How often have you heard someone say, “I can’t stop smoking” or “I can’t lose weight”? People use the words “I can’t” when they really mean “I haven’t managed to yet” but, quite often, it’s the very use of the word “can’t” that’s the biggest problem.

It’s of the utmost importance that we correctly determine what we are, and are not, capable of so that the word “can’t” doesn’t hold us back where we otherwise might succeed.

Here’s a little mental exercise I used to include in the pre-talk before many hypnotherapy sessions that involved encouraging willpower.

I would ask the client to think about the person they loved most in the world. Let’s say the client is a woman who’s trying to stop smoking and is thinking about her daughter. I would ask her to imagine the scenario in which if she smoked one more cigarette her daughter would die.

It’s a horrible thought and when I asked her what she would do the answer was always the same – she would never smoke again.
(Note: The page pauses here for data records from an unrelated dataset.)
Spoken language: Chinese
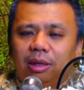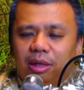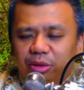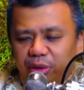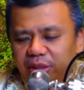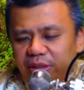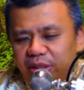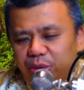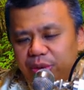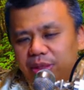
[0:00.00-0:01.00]
而选择
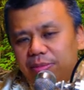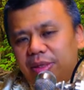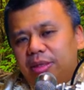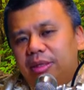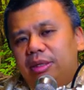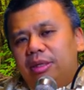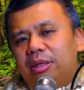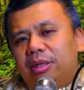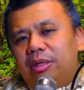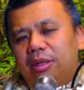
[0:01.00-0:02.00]
结束生命，
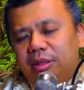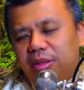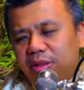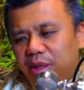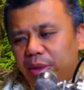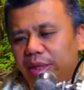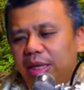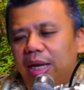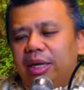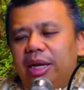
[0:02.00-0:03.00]
而是因为
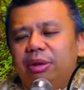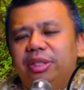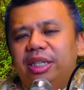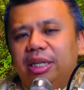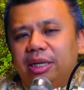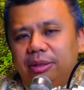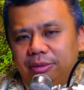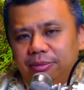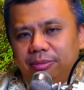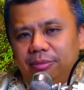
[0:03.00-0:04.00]
他了解了、
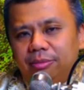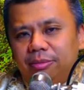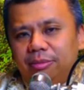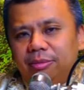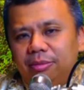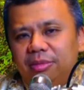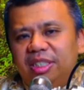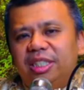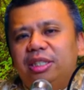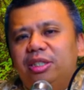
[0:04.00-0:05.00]

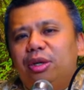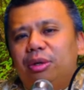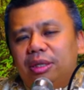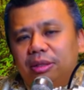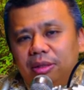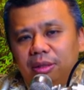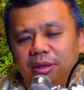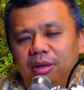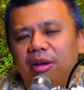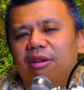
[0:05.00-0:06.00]
接受了、
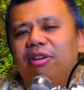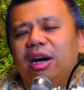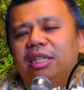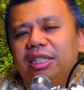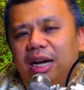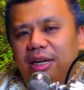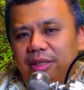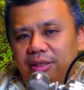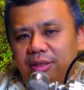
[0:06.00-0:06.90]
放下了。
This way we prove that the problem isn’t that we’re not capable of doing something, it’s that we don’t want to enough.

The above hypothesis clears up any doubt as to whether you are, or are not, capable of doing something. What we should be asking ourselves is – do I want it enough? And that’s where our energies should be directed, in wanting. As the above hypothesis proves, if you want to enough you certainly can do it.

Look for the compelling reasons that make you want this result more than you want to continue whatever behaviour is stopping you. The more you visualise the result the more you want it and the more you want it the more you know – you can.

Don McCarron, Dip Hyp.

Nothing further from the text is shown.